Your objective:
Go to the line holding "[00:00:00.10]" in the data below and repeat it exactly, then each line after it up to and including the one holding "[00:00:01.25]". Omit pictures.

==============================

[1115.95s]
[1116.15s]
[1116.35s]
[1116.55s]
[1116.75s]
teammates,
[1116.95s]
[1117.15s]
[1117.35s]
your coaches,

==============================

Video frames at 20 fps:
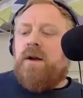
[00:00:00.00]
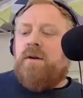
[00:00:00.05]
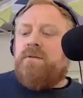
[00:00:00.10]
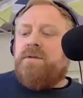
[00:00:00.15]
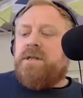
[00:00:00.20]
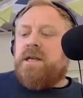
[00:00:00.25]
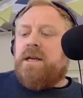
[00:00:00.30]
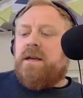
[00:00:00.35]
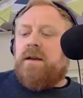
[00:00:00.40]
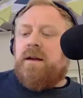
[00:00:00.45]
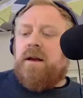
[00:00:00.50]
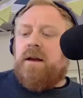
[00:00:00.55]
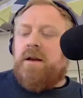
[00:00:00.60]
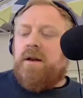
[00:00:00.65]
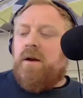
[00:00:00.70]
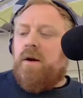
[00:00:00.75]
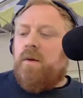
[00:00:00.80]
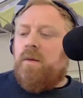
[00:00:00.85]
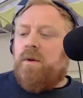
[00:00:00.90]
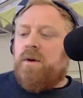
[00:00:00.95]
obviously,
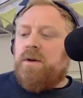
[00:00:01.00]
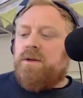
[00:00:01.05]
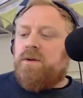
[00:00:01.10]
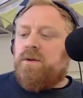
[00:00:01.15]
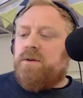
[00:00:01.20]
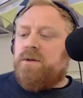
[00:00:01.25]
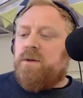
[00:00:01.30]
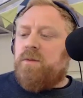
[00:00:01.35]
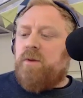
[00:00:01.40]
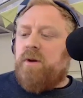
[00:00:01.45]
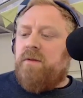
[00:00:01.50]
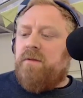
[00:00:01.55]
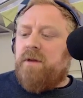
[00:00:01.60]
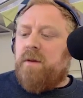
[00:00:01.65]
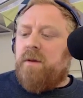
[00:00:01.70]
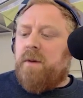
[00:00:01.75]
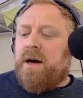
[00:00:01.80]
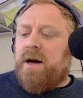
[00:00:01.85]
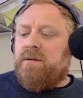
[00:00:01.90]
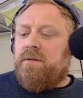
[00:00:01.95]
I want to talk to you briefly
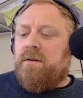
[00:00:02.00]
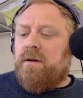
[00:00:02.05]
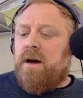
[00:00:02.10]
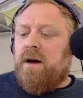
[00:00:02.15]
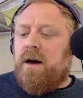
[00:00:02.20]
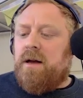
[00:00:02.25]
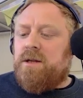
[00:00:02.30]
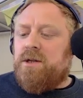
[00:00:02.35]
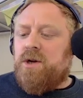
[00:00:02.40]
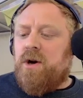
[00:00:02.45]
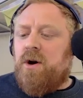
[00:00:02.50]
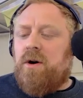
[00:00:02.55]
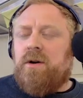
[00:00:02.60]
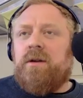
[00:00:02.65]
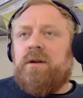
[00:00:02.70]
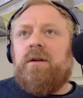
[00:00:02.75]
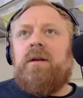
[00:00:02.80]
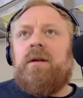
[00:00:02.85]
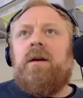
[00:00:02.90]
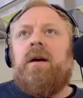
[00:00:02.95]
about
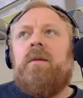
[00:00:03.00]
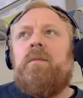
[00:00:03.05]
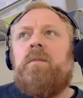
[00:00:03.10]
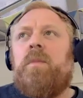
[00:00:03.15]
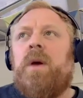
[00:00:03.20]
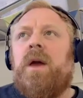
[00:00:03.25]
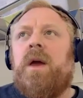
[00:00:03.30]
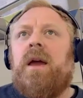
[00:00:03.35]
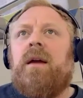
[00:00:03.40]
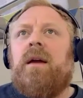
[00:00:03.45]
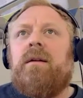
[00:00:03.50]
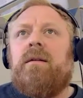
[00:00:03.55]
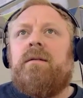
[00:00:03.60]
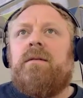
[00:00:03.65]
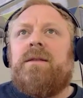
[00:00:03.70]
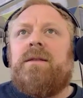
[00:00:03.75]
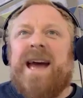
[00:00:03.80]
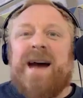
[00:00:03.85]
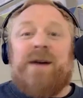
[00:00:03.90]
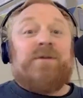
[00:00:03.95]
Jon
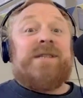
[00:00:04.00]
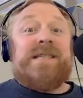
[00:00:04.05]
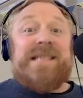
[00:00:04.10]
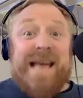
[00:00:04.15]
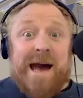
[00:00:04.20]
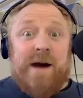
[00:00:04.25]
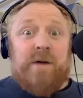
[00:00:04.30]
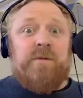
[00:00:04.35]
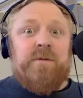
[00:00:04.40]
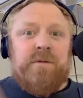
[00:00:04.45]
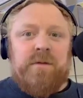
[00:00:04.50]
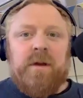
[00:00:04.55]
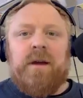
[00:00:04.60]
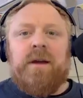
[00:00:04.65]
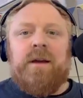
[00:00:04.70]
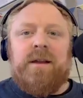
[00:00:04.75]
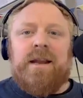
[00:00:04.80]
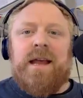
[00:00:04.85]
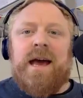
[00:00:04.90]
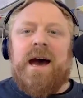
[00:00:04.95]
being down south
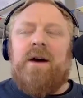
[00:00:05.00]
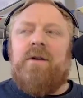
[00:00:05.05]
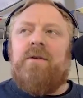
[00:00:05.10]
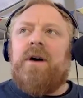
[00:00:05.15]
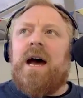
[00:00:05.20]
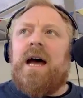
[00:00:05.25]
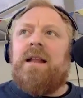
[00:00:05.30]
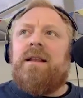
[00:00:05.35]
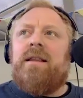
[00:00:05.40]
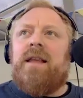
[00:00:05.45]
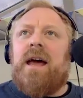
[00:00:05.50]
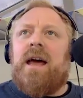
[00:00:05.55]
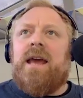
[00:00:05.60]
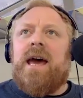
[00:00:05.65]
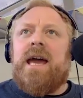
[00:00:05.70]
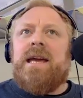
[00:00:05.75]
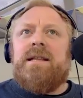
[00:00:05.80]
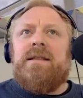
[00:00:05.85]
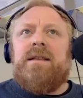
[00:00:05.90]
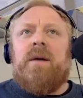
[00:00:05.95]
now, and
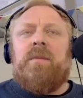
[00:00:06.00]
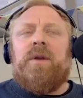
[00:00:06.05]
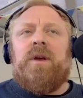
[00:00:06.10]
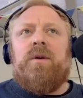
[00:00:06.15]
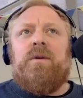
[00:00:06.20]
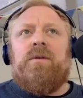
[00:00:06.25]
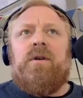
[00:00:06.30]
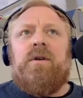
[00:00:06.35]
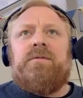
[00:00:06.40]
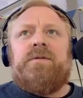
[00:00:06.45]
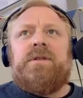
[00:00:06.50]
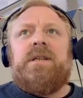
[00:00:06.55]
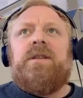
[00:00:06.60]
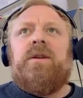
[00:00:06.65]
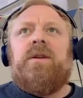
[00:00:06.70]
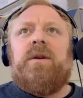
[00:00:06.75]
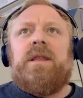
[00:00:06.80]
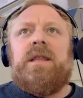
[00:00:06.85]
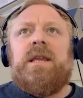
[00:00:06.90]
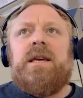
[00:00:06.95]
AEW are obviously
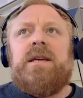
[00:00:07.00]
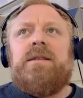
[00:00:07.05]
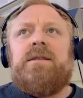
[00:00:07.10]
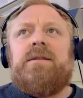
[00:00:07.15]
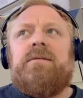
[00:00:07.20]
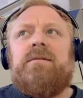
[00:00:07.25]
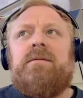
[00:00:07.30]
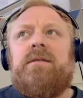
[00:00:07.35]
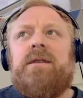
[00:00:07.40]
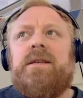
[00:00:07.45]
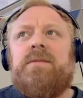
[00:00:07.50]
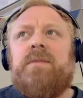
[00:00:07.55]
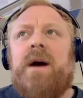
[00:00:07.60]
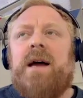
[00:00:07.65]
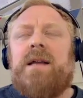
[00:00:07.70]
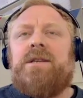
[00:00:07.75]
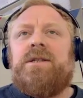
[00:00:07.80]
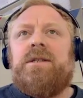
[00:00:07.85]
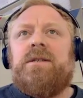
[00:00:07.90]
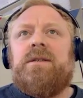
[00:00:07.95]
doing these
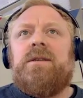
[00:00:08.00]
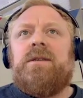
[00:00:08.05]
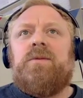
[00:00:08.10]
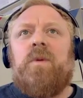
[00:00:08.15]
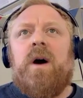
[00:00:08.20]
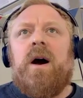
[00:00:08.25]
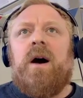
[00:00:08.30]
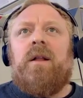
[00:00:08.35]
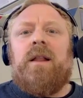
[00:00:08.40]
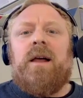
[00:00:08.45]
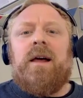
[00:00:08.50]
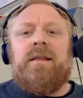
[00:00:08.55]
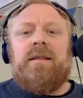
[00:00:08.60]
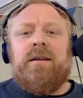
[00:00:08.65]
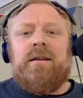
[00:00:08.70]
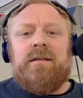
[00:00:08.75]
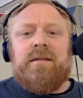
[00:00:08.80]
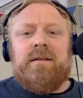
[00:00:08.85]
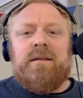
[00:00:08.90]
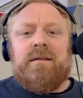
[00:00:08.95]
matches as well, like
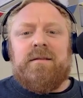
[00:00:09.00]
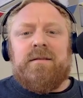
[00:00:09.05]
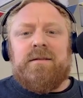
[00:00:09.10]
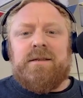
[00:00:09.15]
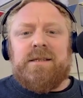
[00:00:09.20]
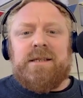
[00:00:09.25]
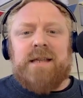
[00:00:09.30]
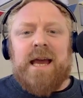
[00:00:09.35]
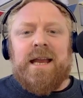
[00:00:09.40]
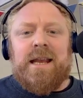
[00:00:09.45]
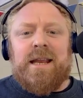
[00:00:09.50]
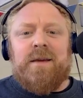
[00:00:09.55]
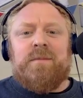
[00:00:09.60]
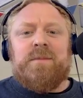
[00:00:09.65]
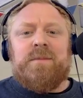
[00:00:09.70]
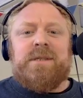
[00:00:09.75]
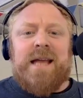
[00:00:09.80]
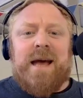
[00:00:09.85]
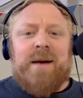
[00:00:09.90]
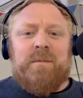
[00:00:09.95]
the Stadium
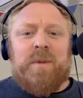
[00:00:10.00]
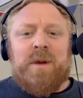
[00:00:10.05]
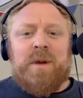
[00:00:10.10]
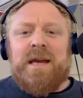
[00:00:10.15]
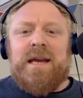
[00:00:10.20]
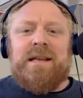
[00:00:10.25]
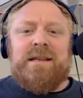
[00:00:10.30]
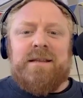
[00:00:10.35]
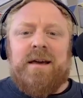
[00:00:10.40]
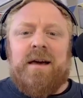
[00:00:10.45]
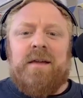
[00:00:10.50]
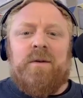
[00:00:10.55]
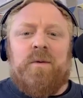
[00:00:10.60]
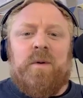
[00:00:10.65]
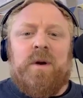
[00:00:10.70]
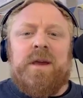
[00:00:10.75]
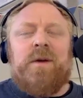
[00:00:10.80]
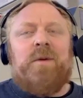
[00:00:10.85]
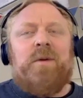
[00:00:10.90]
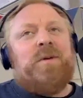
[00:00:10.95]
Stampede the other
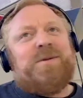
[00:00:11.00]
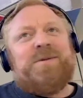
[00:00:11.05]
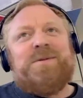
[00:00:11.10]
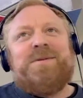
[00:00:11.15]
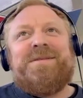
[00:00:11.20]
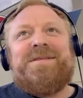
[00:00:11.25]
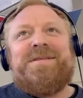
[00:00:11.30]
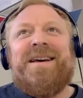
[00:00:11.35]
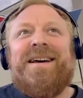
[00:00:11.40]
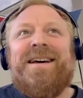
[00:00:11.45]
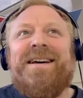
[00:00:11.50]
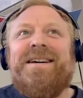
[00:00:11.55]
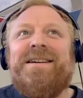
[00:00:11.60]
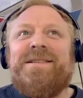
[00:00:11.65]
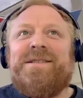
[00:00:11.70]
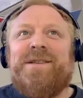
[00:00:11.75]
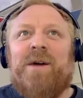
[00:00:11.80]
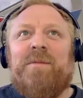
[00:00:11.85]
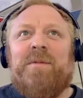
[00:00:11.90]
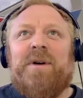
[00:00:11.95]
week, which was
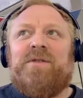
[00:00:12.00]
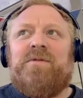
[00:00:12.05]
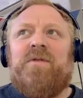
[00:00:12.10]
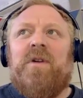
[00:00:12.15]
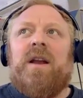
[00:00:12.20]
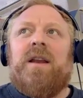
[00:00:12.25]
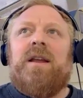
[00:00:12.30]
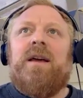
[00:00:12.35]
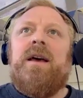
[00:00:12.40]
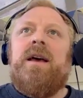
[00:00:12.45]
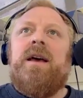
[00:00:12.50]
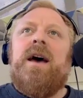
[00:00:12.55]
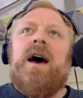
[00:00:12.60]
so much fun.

==============================

Finished task:
[00:00:00.10]
[00:00:00.15]
[00:00:00.20]
[00:00:00.25]
[00:00:00.30]
[00:00:00.35]
[00:00:00.40]
[00:00:00.45]
[00:00:00.50]
[00:00:00.55]
[00:00:00.60]
[00:00:00.65]
[00:00:00.70]
[00:00:00.75]
[00:00:00.80]
[00:00:00.85]
[00:00:00.90]
[00:00:00.95]
obviously,
[00:00:01.00]
[00:00:01.05]
[00:00:01.10]
[00:00:01.15]
[00:00:01.20]
[00:00:01.25]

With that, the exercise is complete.